[Bioclusters] cluster computing options

Andrew Fant bioclusters@bioinformatics.org
Fri, 18 Jan 2002 16:14:24 -0500 (EST)


Amit,
    Depending on how many systems you are planning to put into play for this grid,
you might not want to go far into the structural simulation and quantum chemistry
space.  While there are exceptions, most of those codes do not tend to scale well
beyond about 32 processors.  Also, have you considered the I/O requirements?  In
addition to passing relatively small (2K or so) messages between the processes to
keep themselves in sync, that class of program usually requires very large scratch
files as well.  I have seen a large amber job utterly thrash a fairly high-end NAS
fileserver.  If you want to look at that kind of code you do have a few options.  In
quantum chemistry, nwchem from the environmental science group at Pacific National
Laboratories is designed to work well on linux clusters, as is GAMESS from the
Gordon Group at ISU/Ames Laboratories.  For MM/MD work, NAMD (from the theoretical
biophysics group at UIUC) is essentally free for the download, as is AMMP from
Georgia State.  A good place to start when looking for code like this is
http://sal.kachinatech.com  .  It's not always the most current, but it is not
ashamed to link to other sites that provide more specialized coverage.
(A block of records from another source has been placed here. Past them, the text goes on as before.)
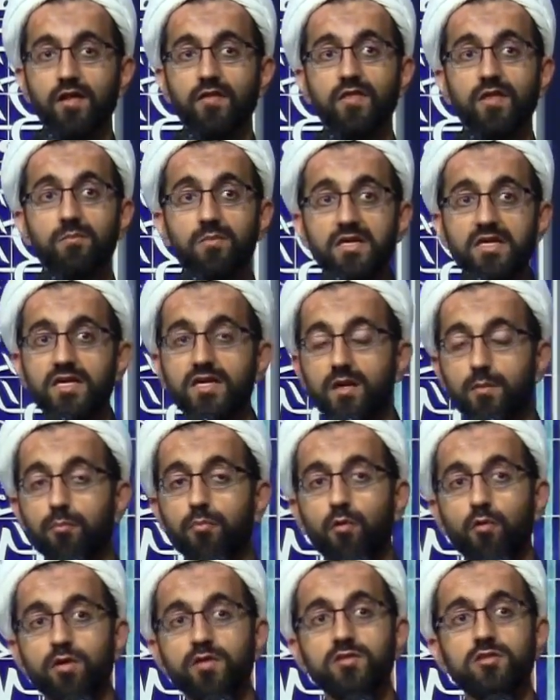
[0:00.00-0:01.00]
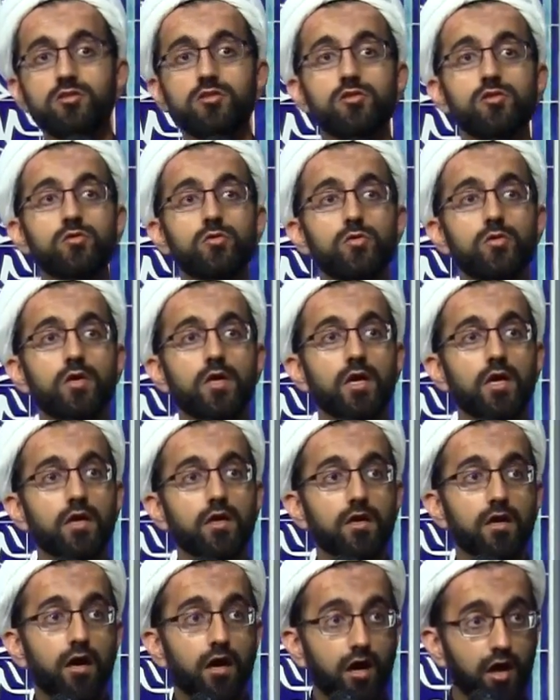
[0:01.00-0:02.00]
they make it a point to
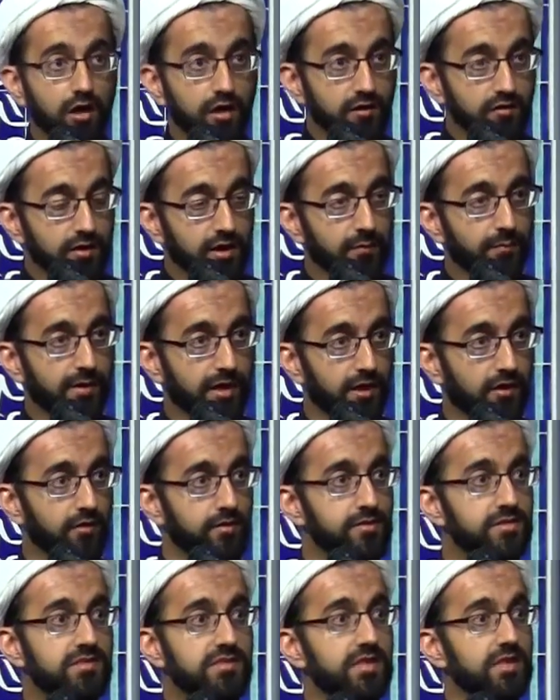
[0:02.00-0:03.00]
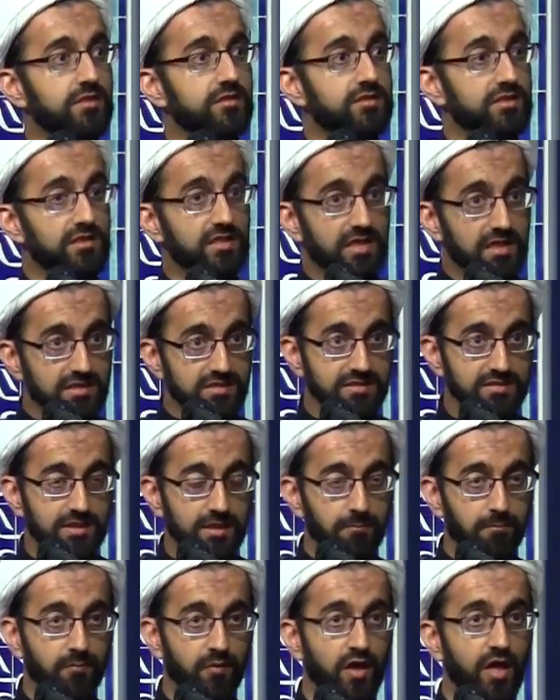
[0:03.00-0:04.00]
hug their parents and to kiss
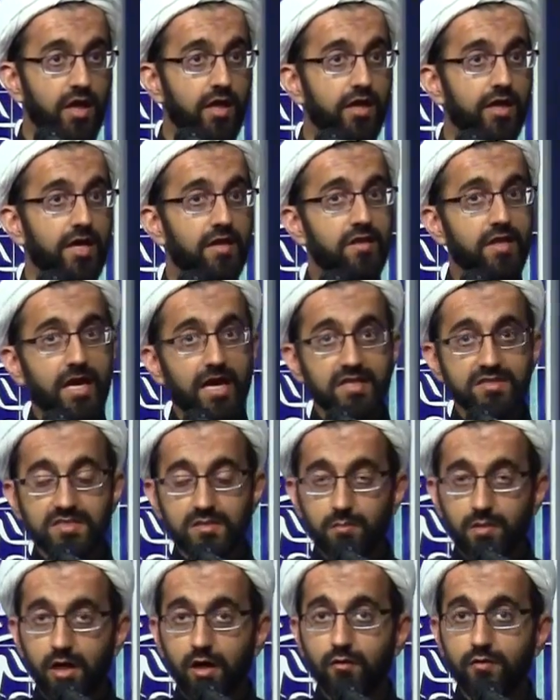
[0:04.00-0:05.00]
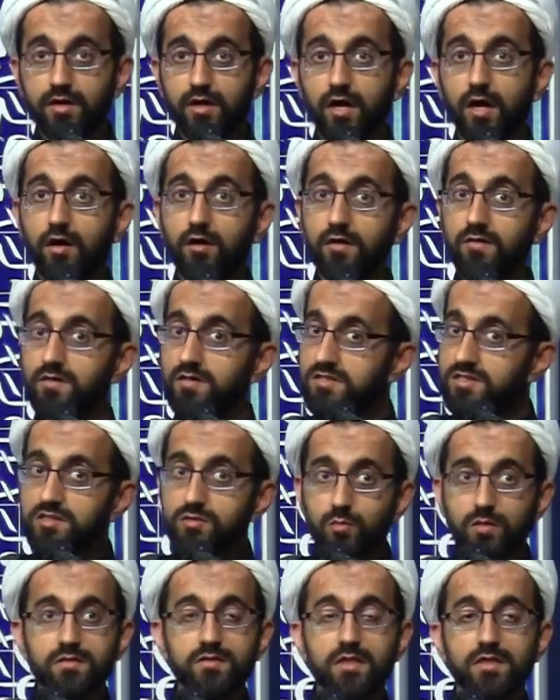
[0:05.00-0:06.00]
them, and they ask them how they are, and this
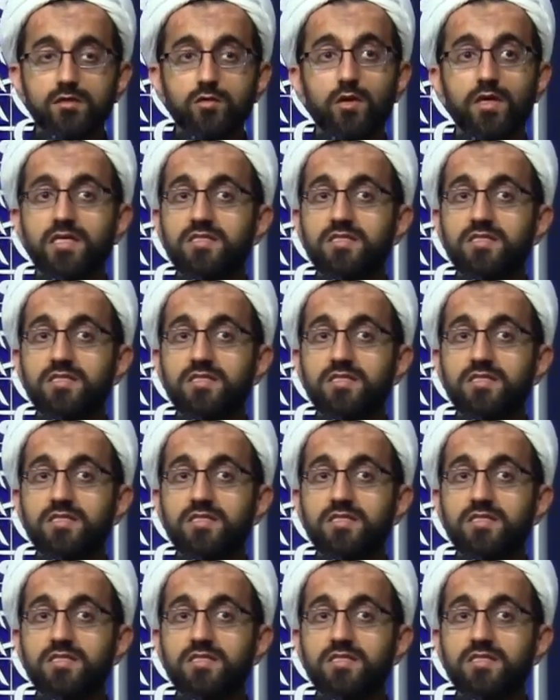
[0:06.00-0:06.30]
is what they do.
     Another option that would allow you to build up your chops in biocomputing
would be to talk to a bioinformatics type about workflow type applications where
several different applications are used in an algorithmic manner to solve more
complex problems.  The nice thing about trying something like this is that it leads
well to looking at meta-clustering,  where clusters separated by WAN links are
brought in to cooperatively deal with grand-challenge class problems.  An
interesting example of workflows ( on a VERY grand scale) can be seen at
http://www.cs.virginia.edu/~legion/papers/hpdc01.pdf.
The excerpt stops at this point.